--- START ---

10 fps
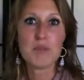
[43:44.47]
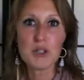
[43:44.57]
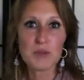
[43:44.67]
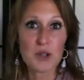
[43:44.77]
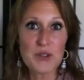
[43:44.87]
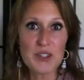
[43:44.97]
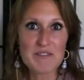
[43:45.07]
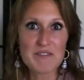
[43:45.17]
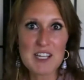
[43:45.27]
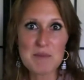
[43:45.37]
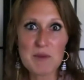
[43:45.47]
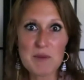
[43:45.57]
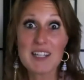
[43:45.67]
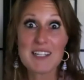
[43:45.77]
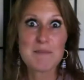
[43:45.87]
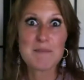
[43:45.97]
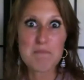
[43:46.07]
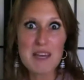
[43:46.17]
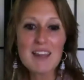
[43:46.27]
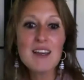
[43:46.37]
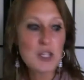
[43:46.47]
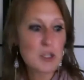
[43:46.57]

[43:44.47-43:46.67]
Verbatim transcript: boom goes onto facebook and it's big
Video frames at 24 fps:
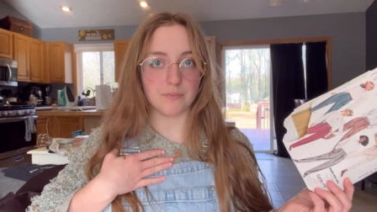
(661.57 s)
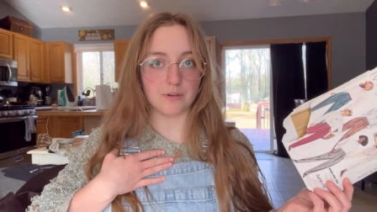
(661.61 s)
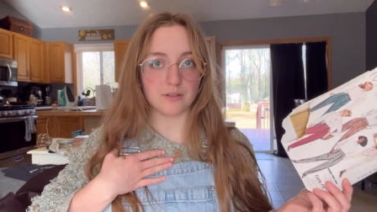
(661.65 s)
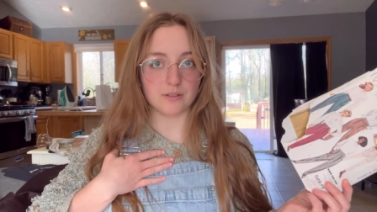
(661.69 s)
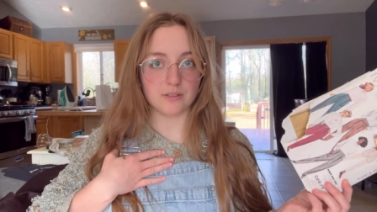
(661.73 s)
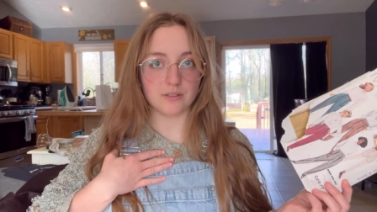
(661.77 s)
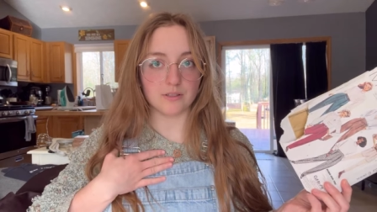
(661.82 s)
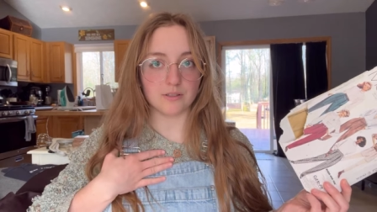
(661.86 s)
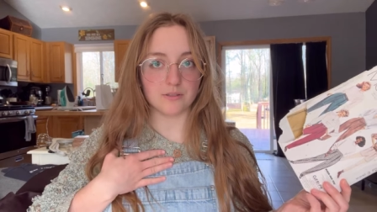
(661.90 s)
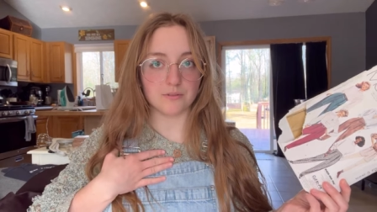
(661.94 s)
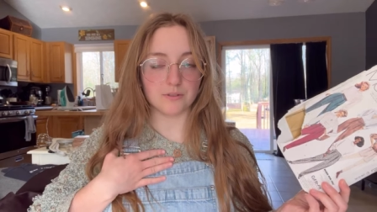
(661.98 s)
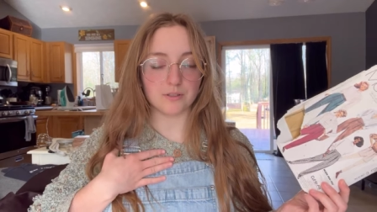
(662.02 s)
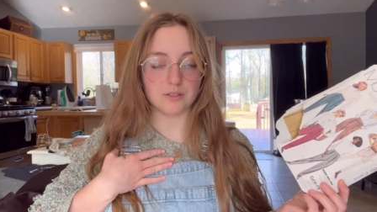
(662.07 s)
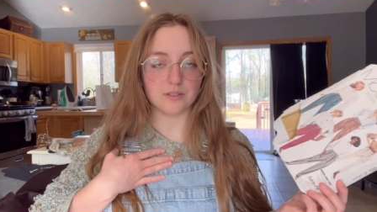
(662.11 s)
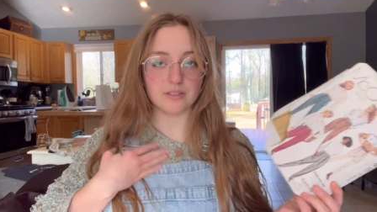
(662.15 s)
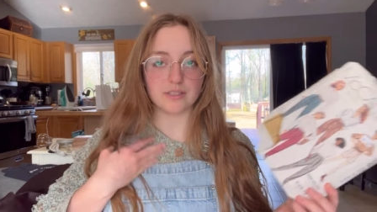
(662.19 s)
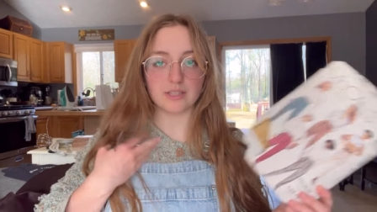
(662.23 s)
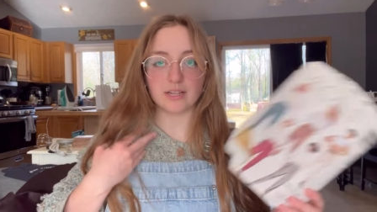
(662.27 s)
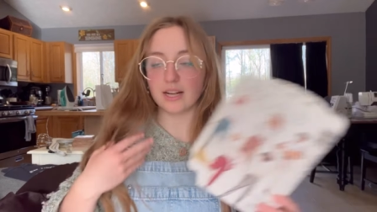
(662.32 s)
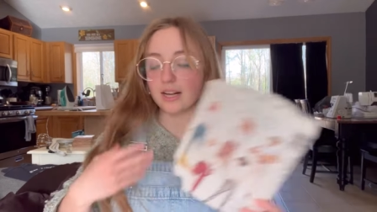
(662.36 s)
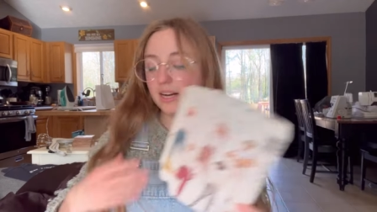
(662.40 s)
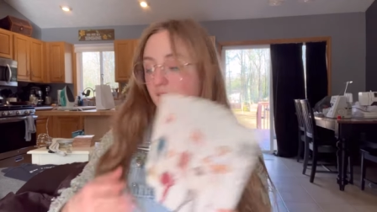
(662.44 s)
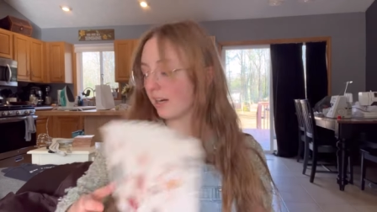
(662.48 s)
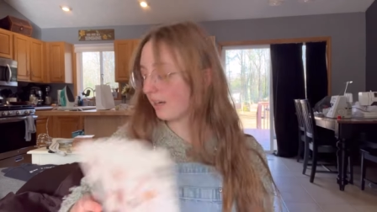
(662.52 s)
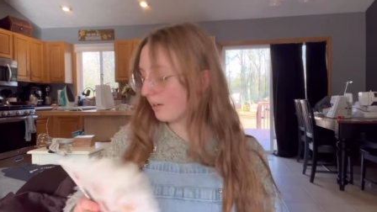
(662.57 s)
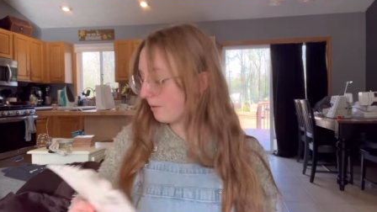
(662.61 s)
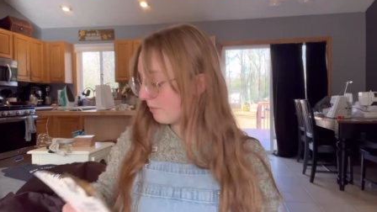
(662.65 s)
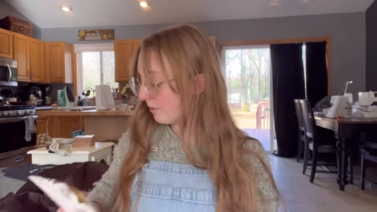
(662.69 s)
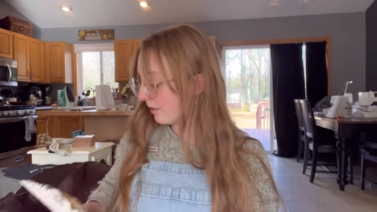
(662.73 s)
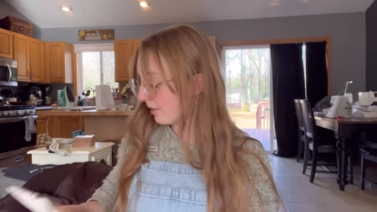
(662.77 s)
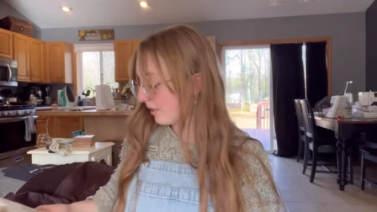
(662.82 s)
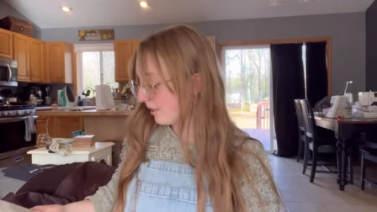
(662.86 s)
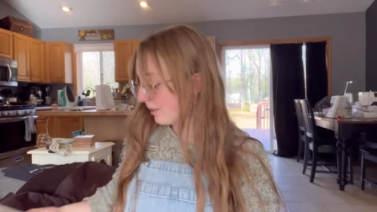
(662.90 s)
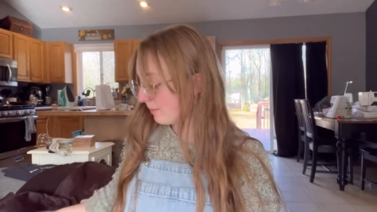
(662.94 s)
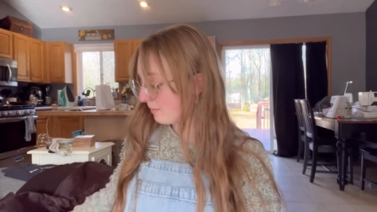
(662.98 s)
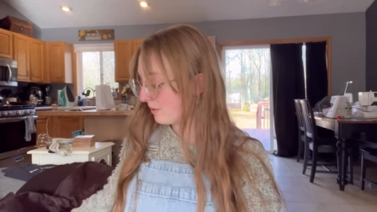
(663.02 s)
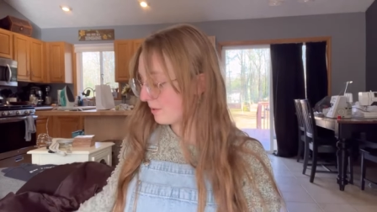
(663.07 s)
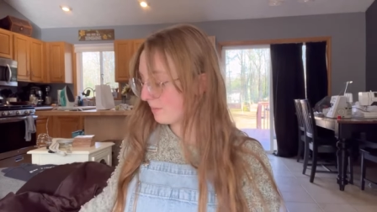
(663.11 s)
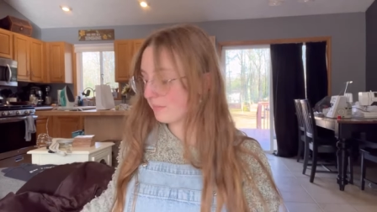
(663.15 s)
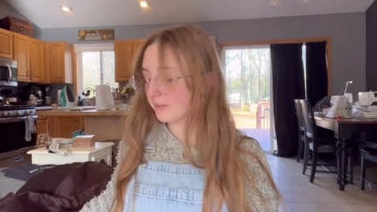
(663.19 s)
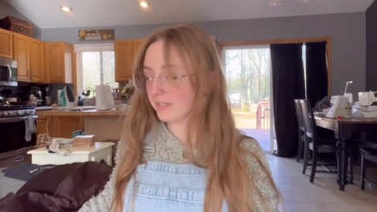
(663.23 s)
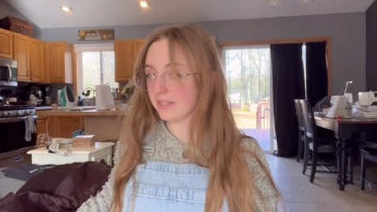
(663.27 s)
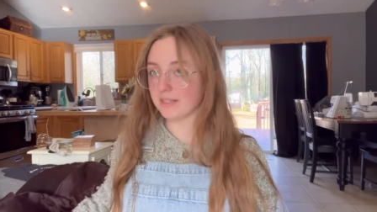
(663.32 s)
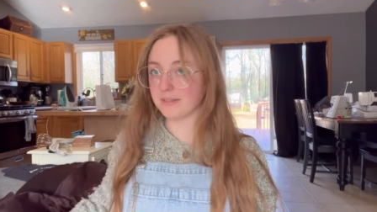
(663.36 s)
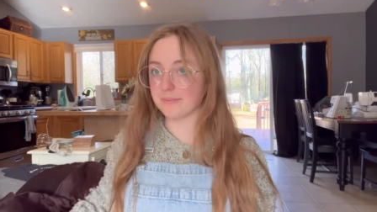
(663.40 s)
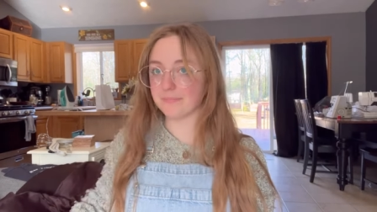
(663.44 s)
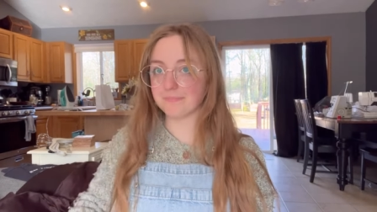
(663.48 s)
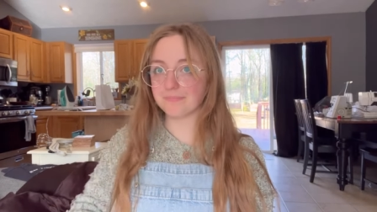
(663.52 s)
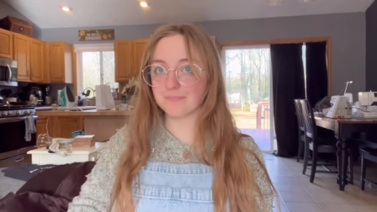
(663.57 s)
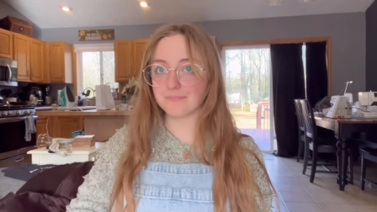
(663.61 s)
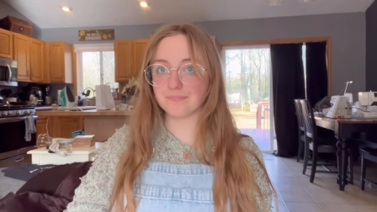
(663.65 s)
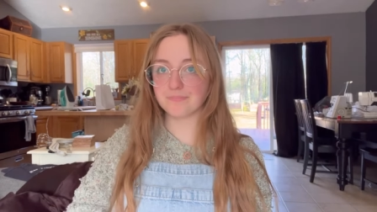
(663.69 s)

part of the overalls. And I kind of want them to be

--- END ---
--- START ---

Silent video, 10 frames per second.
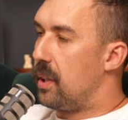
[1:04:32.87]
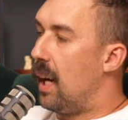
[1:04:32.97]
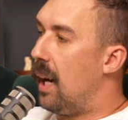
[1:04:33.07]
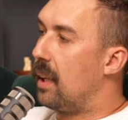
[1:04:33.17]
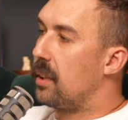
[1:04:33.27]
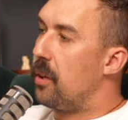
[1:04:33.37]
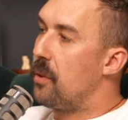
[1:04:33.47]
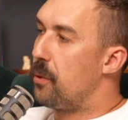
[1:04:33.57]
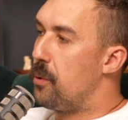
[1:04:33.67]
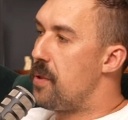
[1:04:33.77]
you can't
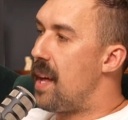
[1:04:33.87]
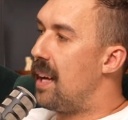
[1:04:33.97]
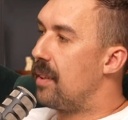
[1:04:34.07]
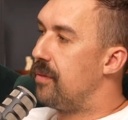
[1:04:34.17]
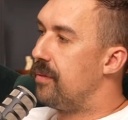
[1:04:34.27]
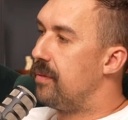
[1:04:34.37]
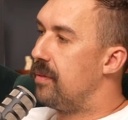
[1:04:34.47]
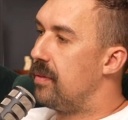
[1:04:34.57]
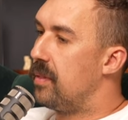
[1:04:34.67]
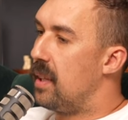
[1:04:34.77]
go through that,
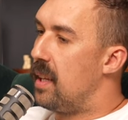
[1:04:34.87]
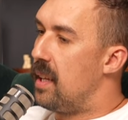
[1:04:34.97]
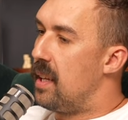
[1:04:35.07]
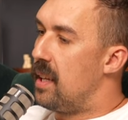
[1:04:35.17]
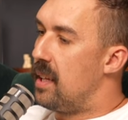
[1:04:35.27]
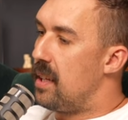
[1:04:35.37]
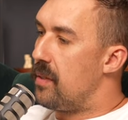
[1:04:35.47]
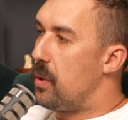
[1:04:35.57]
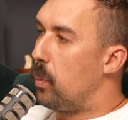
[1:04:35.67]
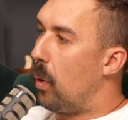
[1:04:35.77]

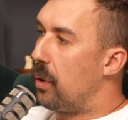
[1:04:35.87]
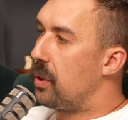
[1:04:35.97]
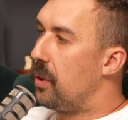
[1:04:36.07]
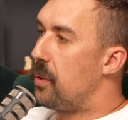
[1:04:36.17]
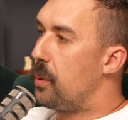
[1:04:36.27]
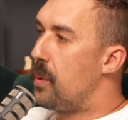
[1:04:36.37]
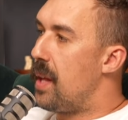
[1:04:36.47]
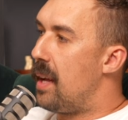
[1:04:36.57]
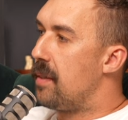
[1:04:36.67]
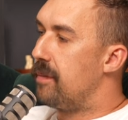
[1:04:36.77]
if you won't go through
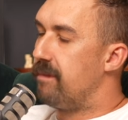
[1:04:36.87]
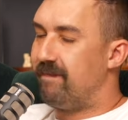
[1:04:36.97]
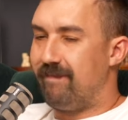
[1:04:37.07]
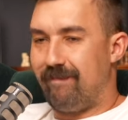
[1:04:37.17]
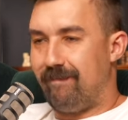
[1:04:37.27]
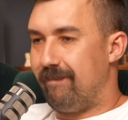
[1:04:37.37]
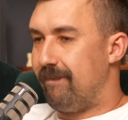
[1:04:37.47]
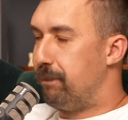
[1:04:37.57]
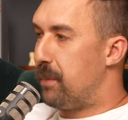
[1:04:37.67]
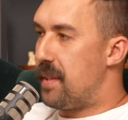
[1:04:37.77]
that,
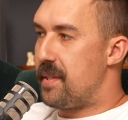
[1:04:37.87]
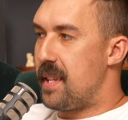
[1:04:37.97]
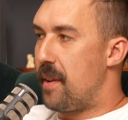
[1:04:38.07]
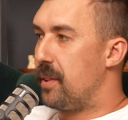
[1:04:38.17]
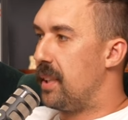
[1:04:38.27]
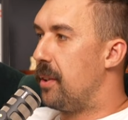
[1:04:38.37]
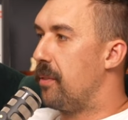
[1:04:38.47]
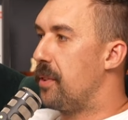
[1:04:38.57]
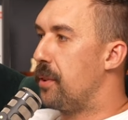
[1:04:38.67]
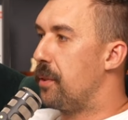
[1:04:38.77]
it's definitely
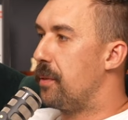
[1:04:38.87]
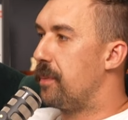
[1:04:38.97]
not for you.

--- END ---

YOUR INSTRUCTIONS
Within the entries, find all lines that contain "frames" and copy each one.

RESPONSE TO THIS TASK
Video frames at 24 fps:
Silent video, 10 frames per second.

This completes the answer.